Exercise goal — Where the listing below has a line with "(0.00 s to 1.00 s)", write out exactly that line and every line after it, stopping after the line with "Lip reading: So".

Recorded information —
[Start of section]
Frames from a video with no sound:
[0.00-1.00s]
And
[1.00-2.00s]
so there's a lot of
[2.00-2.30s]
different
[End of section]
[Start of section]
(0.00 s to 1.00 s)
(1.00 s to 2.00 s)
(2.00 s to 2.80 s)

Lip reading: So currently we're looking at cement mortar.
[End of section]
Response to this exercise —
(0.00 s to 1.00 s)
(1.00 s to 2.00 s)
(2.00 s to 2.80 s)

Lip reading: So currently we're looking at cement mortar.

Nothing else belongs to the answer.